国連では、以前から紛争と武器の因果関係に注意が払われ、非合法の武器取引を規制するための仕組み作りが行われ、製造元の表示の義務化などかなりの規制強化が実現している。日本は小型武器の規制の面で積極的にルール作りに貢献してきた実績があり、この分野では経験も知見もある。

2013年に国連で成立した「武器貿易条約」では、7種類の大型武器(戦車・装甲戦闘車両・大口径火砲・軍用艦艇・攻撃用ヘリコプター・戦闘用航空機・ミサイルおよびミサイル発射装置)と小型兵器について、輸出、 輸入、 仲介取引、通過・積替えなどのルールが定められた。今後のテロ対策においては、この条約が有効であるかという検討もあらためて必要になるだろう。

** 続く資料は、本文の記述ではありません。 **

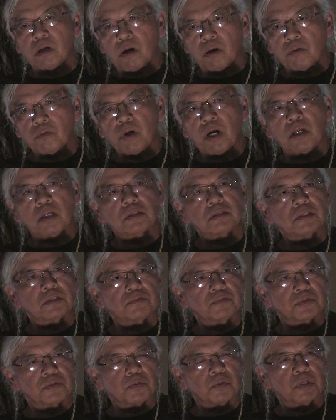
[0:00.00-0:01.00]
our
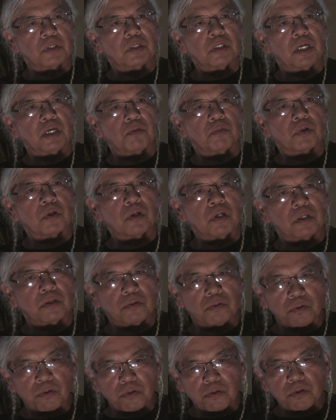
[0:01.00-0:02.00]
relatives when they were
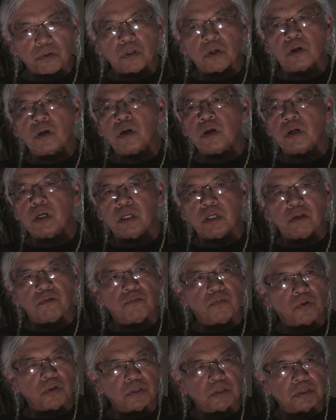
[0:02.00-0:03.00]
unearthed, our
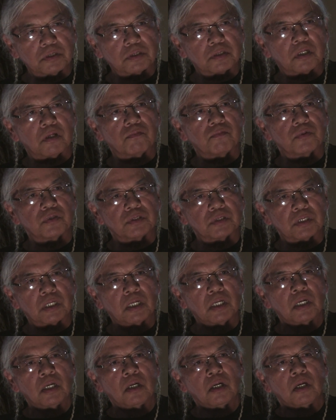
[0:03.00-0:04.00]
inadvertent discoveries.
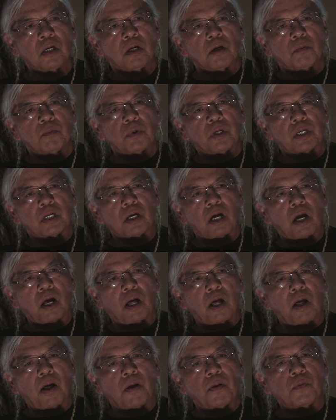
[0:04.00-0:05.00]
But
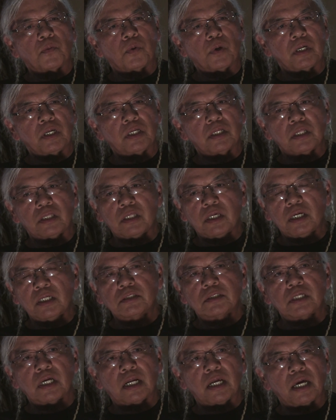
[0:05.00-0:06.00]
one of the
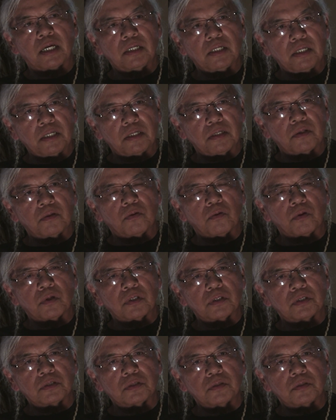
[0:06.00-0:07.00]
things that I did in
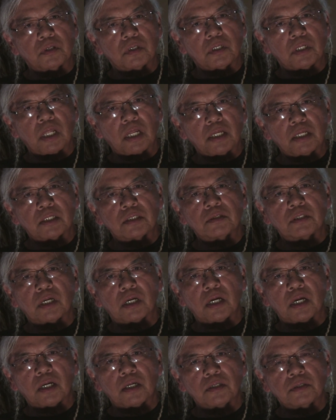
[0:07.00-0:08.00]
order to let
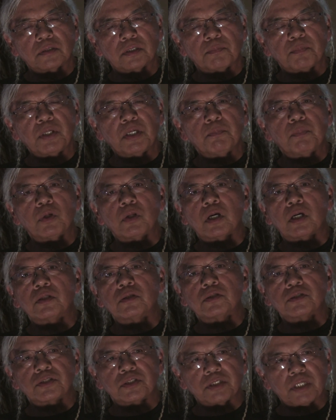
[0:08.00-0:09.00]
the people
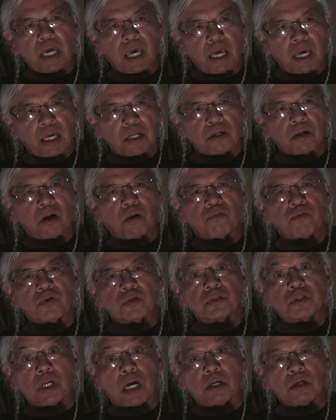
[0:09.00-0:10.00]
understand,
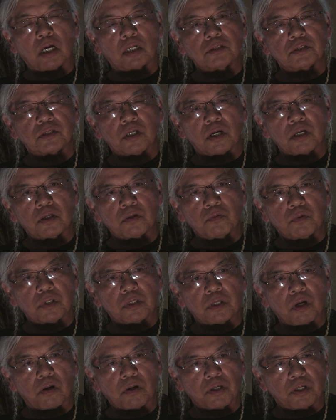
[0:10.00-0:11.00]
first I started
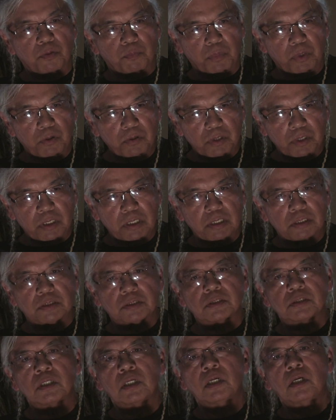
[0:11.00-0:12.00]
with our
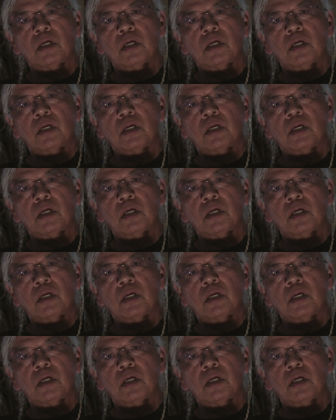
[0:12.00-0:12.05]
communities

来年の伊勢志摩サミットは今回の事件後初のG7首脳会議となり、国際的な取り組みがそれまでに進展していくことを期待したいが、いずれにしてもテロ対策が主要議題の一つとなることは間違いない。日本はサミットの議長国として、ISへの人、カネ、武器の流入を防止する観点から条約など既存の国際的仕組みが有効であるかの検討、さらにはあらたなシステムづくりの面で積極的な役割を果たすことが期待される。